Stored data entries:
#####

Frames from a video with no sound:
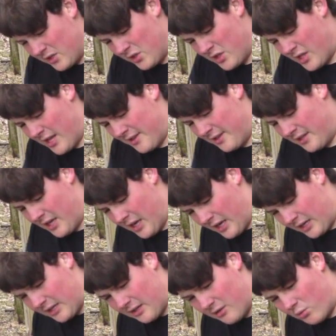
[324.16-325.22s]
so that the
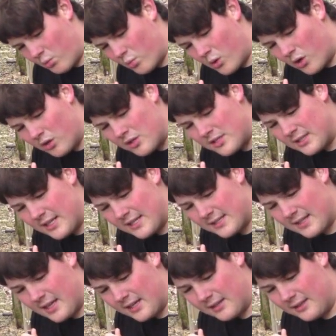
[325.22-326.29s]
nock is less
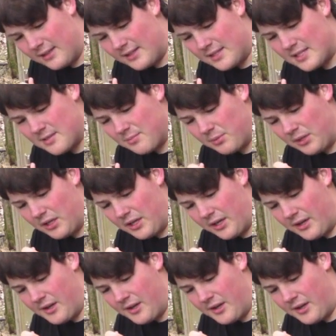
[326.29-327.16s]
likely to split.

#####

### Your assignment:
Reproduce all of the data exactly; the pictures do not belong in the copy.

### Result of this exercise:
Frames from a video with no sound:
[324.16-325.22s]
so that the
[325.22-326.29s]
nock is less
[326.29-327.16s]
likely to split.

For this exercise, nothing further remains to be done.